NHS braced for MORE chaos as nurses 'vote to reject their pay deal' and could join junior doctors on strike
The Royal College of Nursing (RCN) has been holding a vote among its members on the 3.6 per cent pay rise, with the results to be announced later this week.
The trade union has previously branded the pay offer as 'grotesque' as doctors, teachers, prison officers and the Armed Forces all received a bigger increase.
They have claimed nursing staff will see the pay rise 'entirely swallowed up by inflation '.
According to the BBC, the results of the RCN vote will show an 'overwhelming' rejection of the deal.
Union bosses are expected to demand the Government negotiate over the summer to avoid a formal ballot for strike action in the autumn.
It comes days after GMB health workers, including ambulance crews, rejected the Government's pay deal.
The union said its members voted by 67 per cent against the 3.6 per cent pay award offered for 2025/26 in England.
Thousands of resident doctors, previously known as junior doctors, began a five-day walkout on Friday.
Relations between the Government and British Medical Association (BMA) have soured amid their own dispute about pay.
Health Secretary Wes Streeting has said the union will not be allowed to 'hold the country to ransom' after receiving a 28.9 per cent pay award over the last three years, the highest across the public sector.
But the BMA has said, despite this uplift, pay for resident doctors has declined by a fifth since 2008 once inflation is taken into account.
Mr Streeting is now braced for a separate dispute with nurses over pay, following the closure of the RCN vote.
An RCN spokesman said: 'The results will be announced to our members later this week.
'As the largest part of the NHS workforce, nursing staff do not feel valued and the Government must urgently begin to turn that around.'
A Department of Health and Social Care spokesperson said new full-time nurses would receive £30,000 in basic pay for the first time this year following previous pay rises.

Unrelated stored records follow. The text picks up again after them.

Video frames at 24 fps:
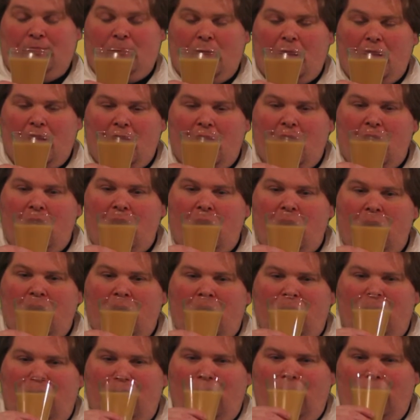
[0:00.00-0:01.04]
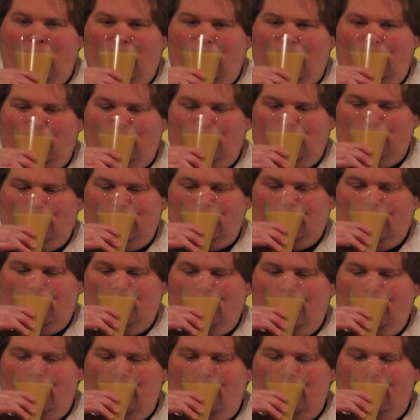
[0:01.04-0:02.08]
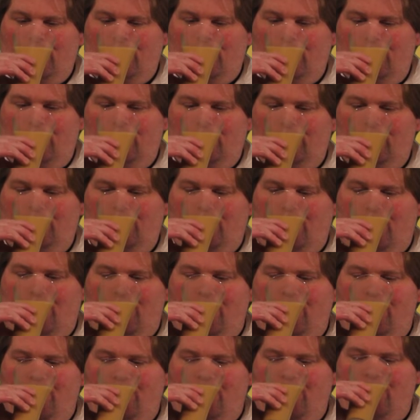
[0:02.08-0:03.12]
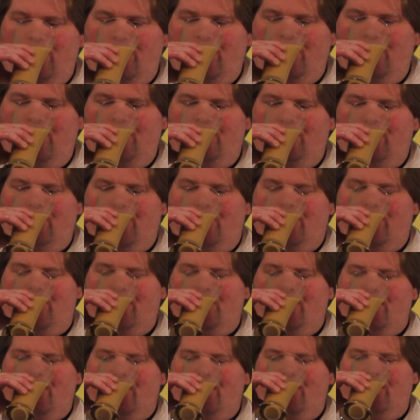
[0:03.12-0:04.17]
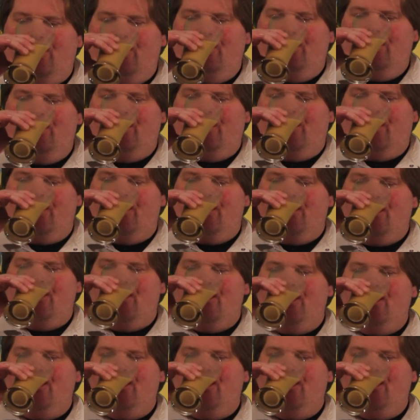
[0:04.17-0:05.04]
Nobody speaks.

They added: 'This Government is clear we can't move any further on headline pay but will work with the RCN to improve their major concerns, including pay structure reform, concerns on career progression and wider working conditions.'
Tory leader Kemi Badenoch has pledged to ban doctors' strikes if the Conservatives return to power.
She vowed to introduce legislation to block medics from taking widespread industrial action, placing the same restrictions on them that apply to police officers and soldiers.
The Tory plans would see minimum service level requirements - which were brought in for some sectors by the previous government and scrapped by Labour - introduced across the health service.
The only people restricted from going on strike in the UK under existing laws are police officers and members of the Armed Forces.